[Start of section]

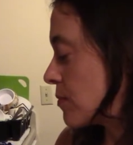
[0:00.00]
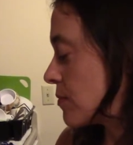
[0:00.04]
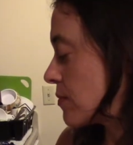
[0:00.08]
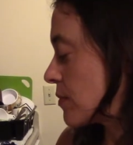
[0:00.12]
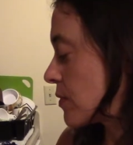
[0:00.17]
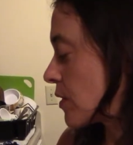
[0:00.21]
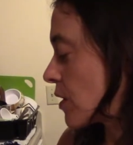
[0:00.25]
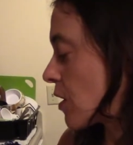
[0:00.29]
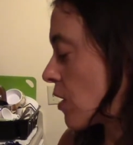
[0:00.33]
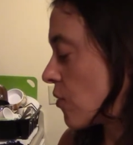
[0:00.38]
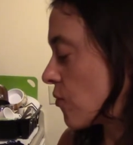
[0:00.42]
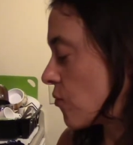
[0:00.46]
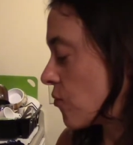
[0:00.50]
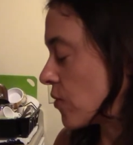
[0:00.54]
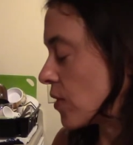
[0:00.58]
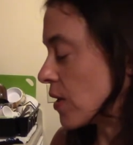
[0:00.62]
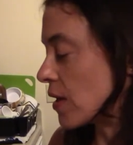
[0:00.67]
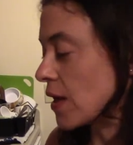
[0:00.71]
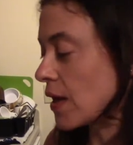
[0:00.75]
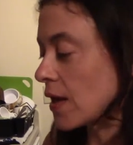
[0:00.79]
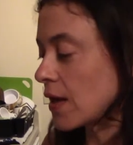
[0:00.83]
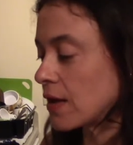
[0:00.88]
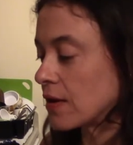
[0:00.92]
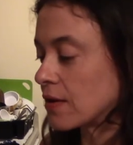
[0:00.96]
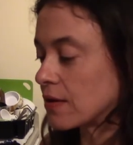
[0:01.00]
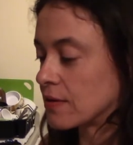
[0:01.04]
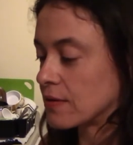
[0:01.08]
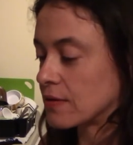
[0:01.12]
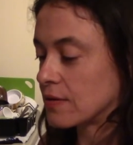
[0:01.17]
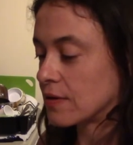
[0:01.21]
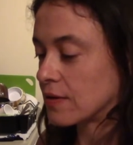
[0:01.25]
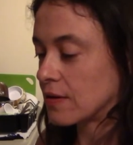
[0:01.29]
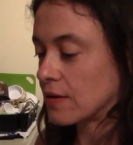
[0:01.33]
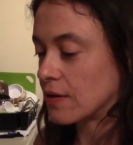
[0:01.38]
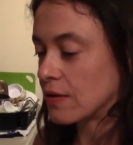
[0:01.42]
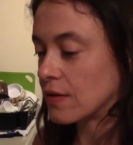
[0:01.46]
coffee and
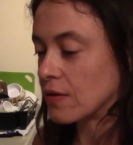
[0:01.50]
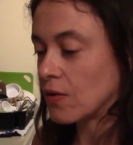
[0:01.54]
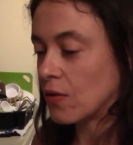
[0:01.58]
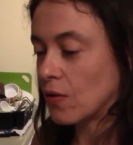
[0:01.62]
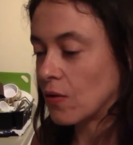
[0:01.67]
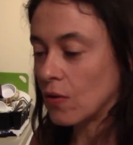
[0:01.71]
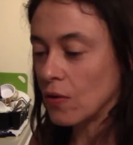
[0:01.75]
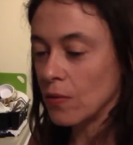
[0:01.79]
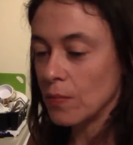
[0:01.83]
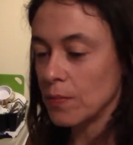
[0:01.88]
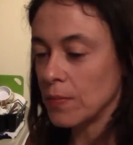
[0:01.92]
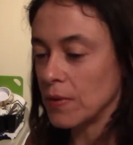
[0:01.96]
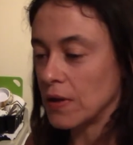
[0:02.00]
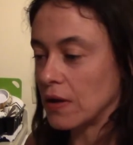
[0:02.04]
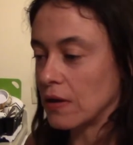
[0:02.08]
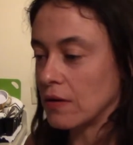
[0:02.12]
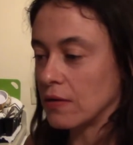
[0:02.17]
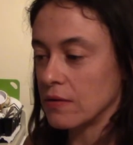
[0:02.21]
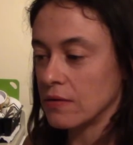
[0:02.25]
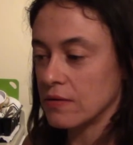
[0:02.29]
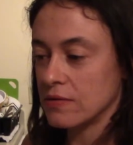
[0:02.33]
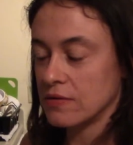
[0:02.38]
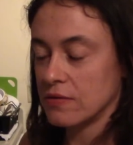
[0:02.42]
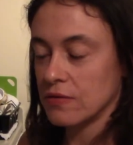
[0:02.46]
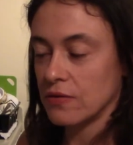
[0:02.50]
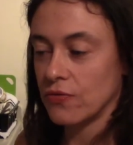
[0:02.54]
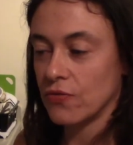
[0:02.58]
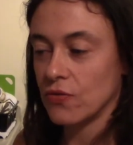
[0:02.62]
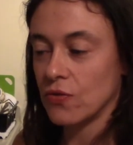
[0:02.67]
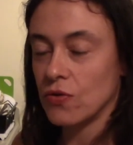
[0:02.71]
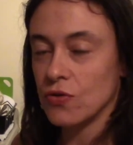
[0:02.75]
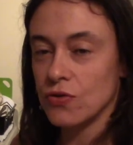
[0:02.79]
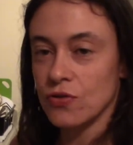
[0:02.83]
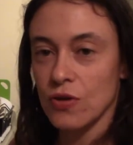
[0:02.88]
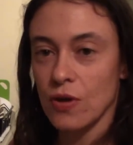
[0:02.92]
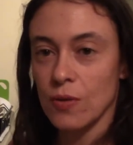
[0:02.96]
oatmeal is, of
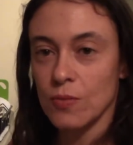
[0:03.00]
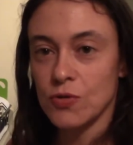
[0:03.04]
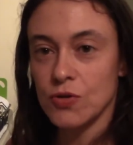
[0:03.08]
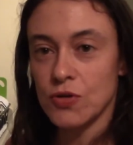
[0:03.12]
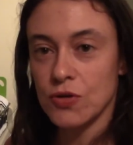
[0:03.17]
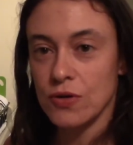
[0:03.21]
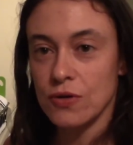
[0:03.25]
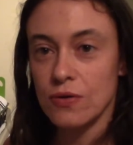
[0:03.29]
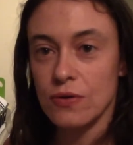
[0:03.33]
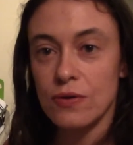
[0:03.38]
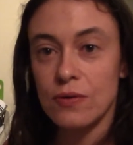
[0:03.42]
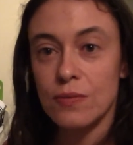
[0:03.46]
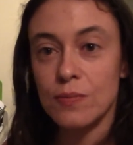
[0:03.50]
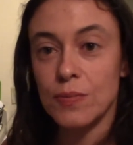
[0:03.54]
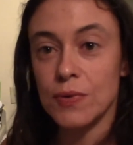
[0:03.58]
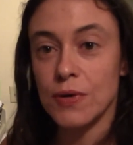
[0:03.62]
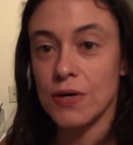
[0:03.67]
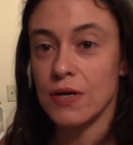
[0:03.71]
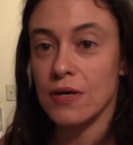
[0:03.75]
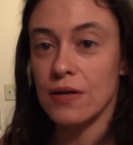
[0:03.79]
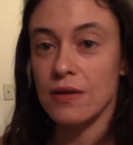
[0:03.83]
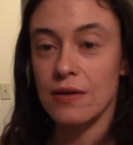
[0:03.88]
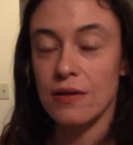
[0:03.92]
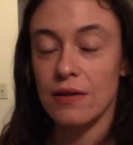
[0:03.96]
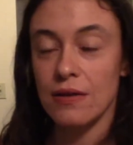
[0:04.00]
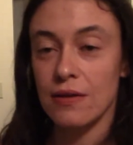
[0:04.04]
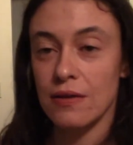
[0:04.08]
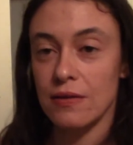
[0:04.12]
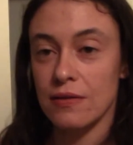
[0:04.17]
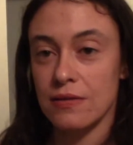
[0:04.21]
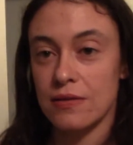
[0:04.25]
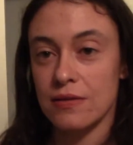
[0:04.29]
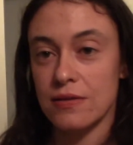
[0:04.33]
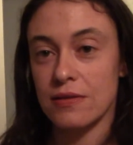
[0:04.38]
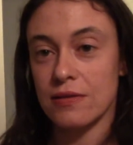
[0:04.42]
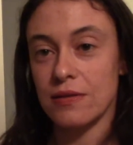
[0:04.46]
course, optional, but
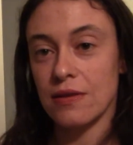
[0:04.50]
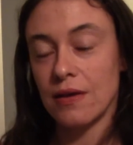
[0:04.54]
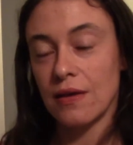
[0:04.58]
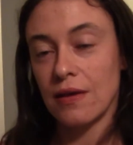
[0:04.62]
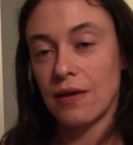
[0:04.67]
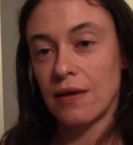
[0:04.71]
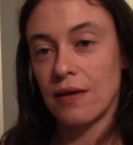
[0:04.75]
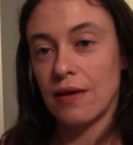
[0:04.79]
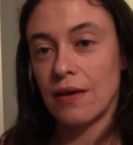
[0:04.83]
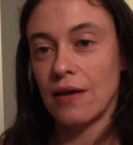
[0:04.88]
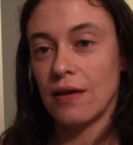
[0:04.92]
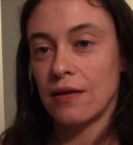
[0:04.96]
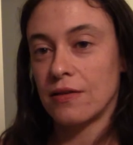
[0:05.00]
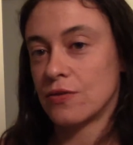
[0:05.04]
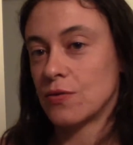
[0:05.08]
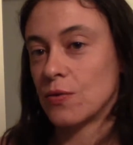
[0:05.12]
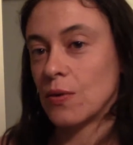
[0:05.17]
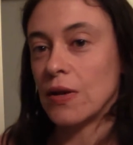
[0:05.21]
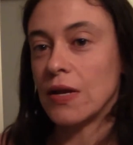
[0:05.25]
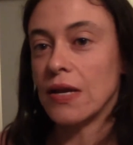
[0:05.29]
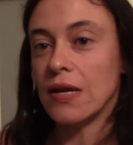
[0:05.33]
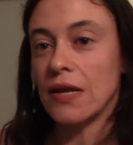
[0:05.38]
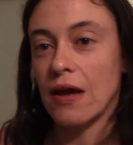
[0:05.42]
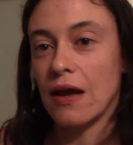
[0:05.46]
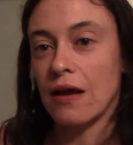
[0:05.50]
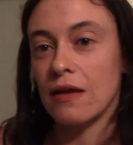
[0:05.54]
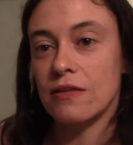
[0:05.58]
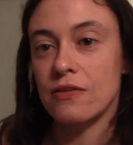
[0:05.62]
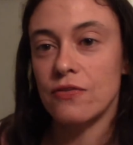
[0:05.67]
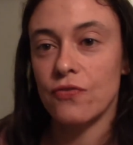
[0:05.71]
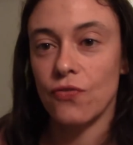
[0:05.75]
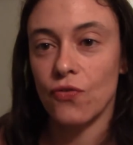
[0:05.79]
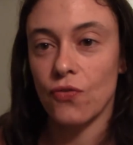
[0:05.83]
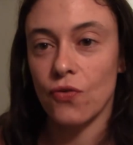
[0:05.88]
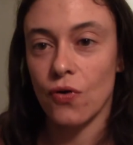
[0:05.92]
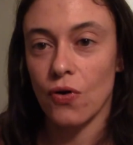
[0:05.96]
it's really
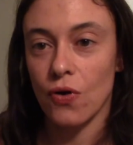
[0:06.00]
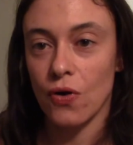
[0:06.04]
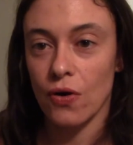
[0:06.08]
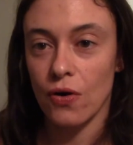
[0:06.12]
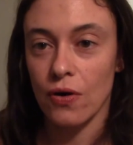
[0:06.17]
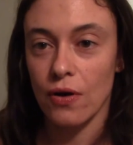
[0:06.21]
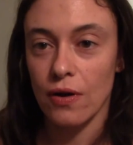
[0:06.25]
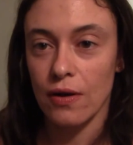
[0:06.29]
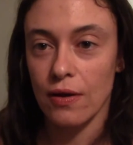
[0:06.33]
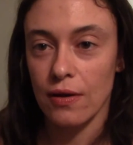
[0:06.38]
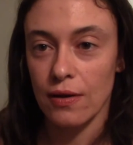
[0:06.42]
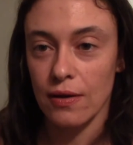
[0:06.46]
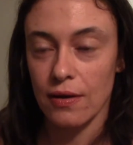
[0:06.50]
nice for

[End of section]

### Exercise description
With the pictures removed, return all the entries exactly.

### Response area
[0:00.00]
[0:00.04]
[0:00.08]
[0:00.12]
[0:00.17]
[0:00.21]
[0:00.25]
[0:00.29]
[0:00.33]
[0:00.38]
[0:00.42]
[0:00.46]
[0:00.50]
[0:00.54]
[0:00.58]
[0:00.62]
[0:00.67]
[0:00.71]
[0:00.75]
[0:00.79]
[0:00.83]
[0:00.88]
[0:00.92]
[0:00.96]
[0:01.00]
[0:01.04]
[0:01.08]
[0:01.12]
[0:01.17]
[0:01.21]
[0:01.25]
[0:01.29]
[0:01.33]
[0:01.38]
[0:01.42]
[0:01.46]
coffee and
[0:01.50]
[0:01.54]
[0:01.58]
[0:01.62]
[0:01.67]
[0:01.71]
[0:01.75]
[0:01.79]
[0:01.83]
[0:01.88]
[0:01.92]
[0:01.96]
[0:02.00]
[0:02.04]
[0:02.08]
[0:02.12]
[0:02.17]
[0:02.21]
[0:02.25]
[0:02.29]
[0:02.33]
[0:02.38]
[0:02.42]
[0:02.46]
[0:02.50]
[0:02.54]
[0:02.58]
[0:02.62]
[0:02.67]
[0:02.71]
[0:02.75]
[0:02.79]
[0:02.83]
[0:02.88]
[0:02.92]
[0:02.96]
oatmeal is, of
[0:03.00]
[0:03.04]
[0:03.08]
[0:03.12]
[0:03.17]
[0:03.21]
[0:03.25]
[0:03.29]
[0:03.33]
[0:03.38]
[0:03.42]
[0:03.46]
[0:03.50]
[0:03.54]
[0:03.58]
[0:03.62]
[0:03.67]
[0:03.71]
[0:03.75]
[0:03.79]
[0:03.83]
[0:03.88]
[0:03.92]
[0:03.96]
[0:04.00]
[0:04.04]
[0:04.08]
[0:04.12]
[0:04.17]
[0:04.21]
[0:04.25]
[0:04.29]
[0:04.33]
[0:04.38]
[0:04.42]
[0:04.46]
course, optional, but
[0:04.50]
[0:04.54]
[0:04.58]
[0:04.62]
[0:04.67]
[0:04.71]
[0:04.75]
[0:04.79]
[0:04.83]
[0:04.88]
[0:04.92]
[0:04.96]
[0:05.00]
[0:05.04]
[0:05.08]
[0:05.12]
[0:05.17]
[0:05.21]
[0:05.25]
[0:05.29]
[0:05.33]
[0:05.38]
[0:05.42]
[0:05.46]
[0:05.50]
[0:05.54]
[0:05.58]
[0:05.62]
[0:05.67]
[0:05.71]
[0:05.75]
[0:05.79]
[0:05.83]
[0:05.88]
[0:05.92]
[0:05.96]
it's really
[0:06.00]
[0:06.04]
[0:06.08]
[0:06.12]
[0:06.17]
[0:06.21]
[0:06.25]
[0:06.29]
[0:06.33]
[0:06.38]
[0:06.42]
[0:06.46]
[0:06.50]
nice for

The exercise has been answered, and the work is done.